Gruber thinks a hint might lie in the intricate patterns of light the fish give off. Shark skin is almost entirely blanketed by rough, pointed scales, and in the chain catshark, a subset of these spiny projections are studded with transparent stripes, illuminating a path like the lit aisle of an airplane. Species-specific patterns like these, Gruber says, could help sharks tell each other apart—or avoid cases of mistaken identity.
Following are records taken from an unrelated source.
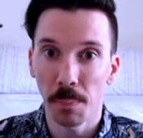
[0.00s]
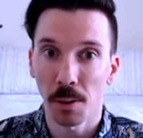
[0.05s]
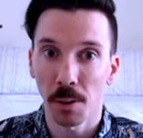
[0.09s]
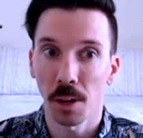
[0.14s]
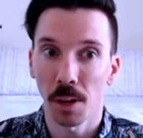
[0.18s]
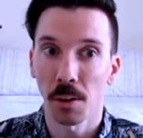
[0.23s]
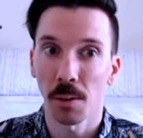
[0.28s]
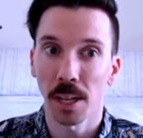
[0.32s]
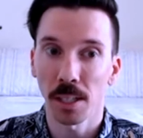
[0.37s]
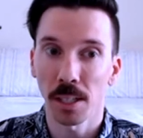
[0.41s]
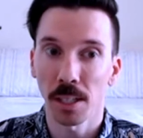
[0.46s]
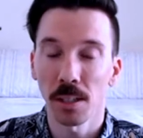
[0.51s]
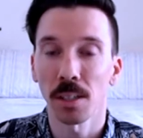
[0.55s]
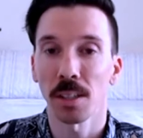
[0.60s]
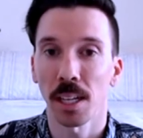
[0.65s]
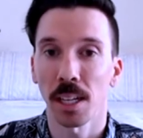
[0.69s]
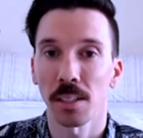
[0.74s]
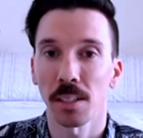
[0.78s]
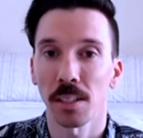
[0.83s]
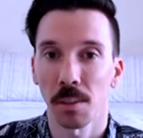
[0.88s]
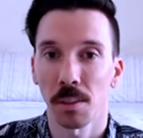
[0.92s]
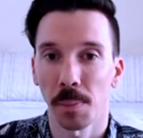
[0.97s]
I'll go like,
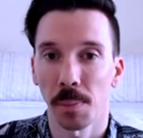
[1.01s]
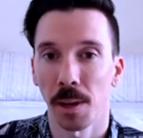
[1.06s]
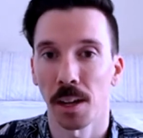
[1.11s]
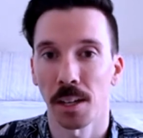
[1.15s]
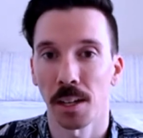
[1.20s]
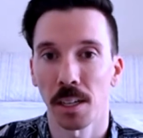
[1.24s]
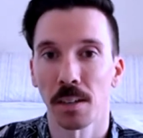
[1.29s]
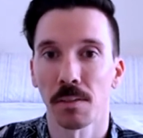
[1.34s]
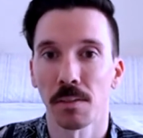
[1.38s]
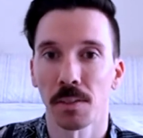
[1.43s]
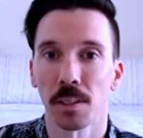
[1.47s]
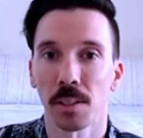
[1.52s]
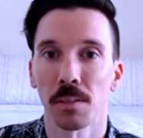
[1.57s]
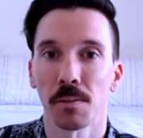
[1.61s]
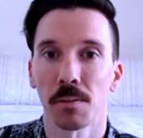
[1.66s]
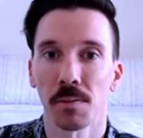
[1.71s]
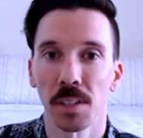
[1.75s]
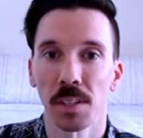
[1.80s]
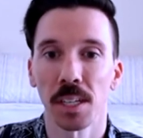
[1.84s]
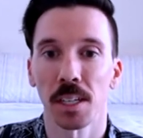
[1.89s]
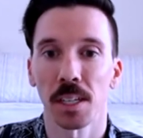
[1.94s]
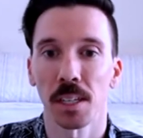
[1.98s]
look, that's the body of
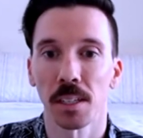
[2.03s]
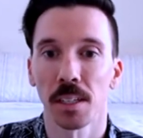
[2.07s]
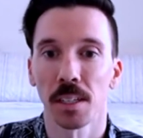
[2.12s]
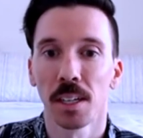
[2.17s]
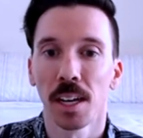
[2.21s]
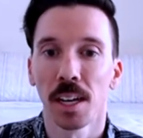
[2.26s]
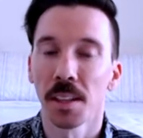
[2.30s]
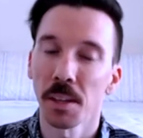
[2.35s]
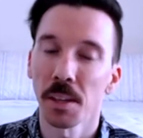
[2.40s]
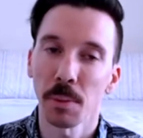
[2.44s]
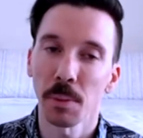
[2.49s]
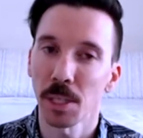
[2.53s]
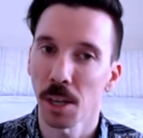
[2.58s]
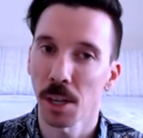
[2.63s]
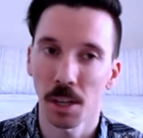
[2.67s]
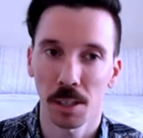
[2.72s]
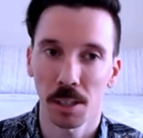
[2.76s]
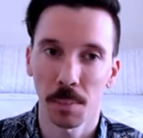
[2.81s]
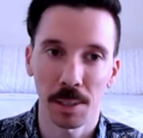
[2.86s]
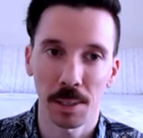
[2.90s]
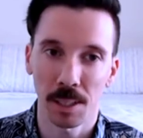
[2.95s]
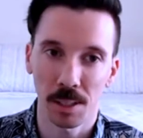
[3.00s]
a vegan. I think we
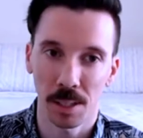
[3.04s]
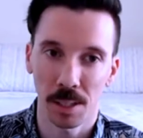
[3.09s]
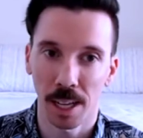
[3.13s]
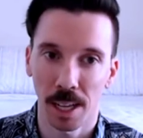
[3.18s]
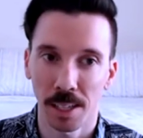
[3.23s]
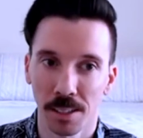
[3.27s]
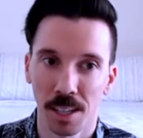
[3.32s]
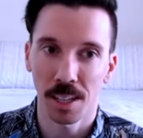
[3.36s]
talked about this last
What’s more, males and females of both catshark species glow in noticeably different ways. Though it hasn’t been confirmed, Gruber says it’s possible green light functions as a sort of sexual beacon, allowing catsharks to identify or even attract potential mates. In other words, fluorescent might be kind of flirty.
Whatever catsharks are using their fluorescence for, they’re probably not alone. Biofluorescence evolved several times in different families of fish, and is present in at least 180 marine species. And there are probably many more that have yet to show their true colors—which means catsharks will almost certainly have to share their subtle spotlight. “We don’t know how deep this goes yet,” Gruber says. “We’re just at the tip of the iceberg.” (For what it’s worth, Gruber is pretty sure that the whale shark, a catshark cousin that can weigh up to 20 tons, is not among the luminous. He’s checked.)
“Even in this blue environment, [these sharks] have found a way to make their world more rich,” Gruber says. “I hope this calls attention to these animals, and the mysteries that are still out there.”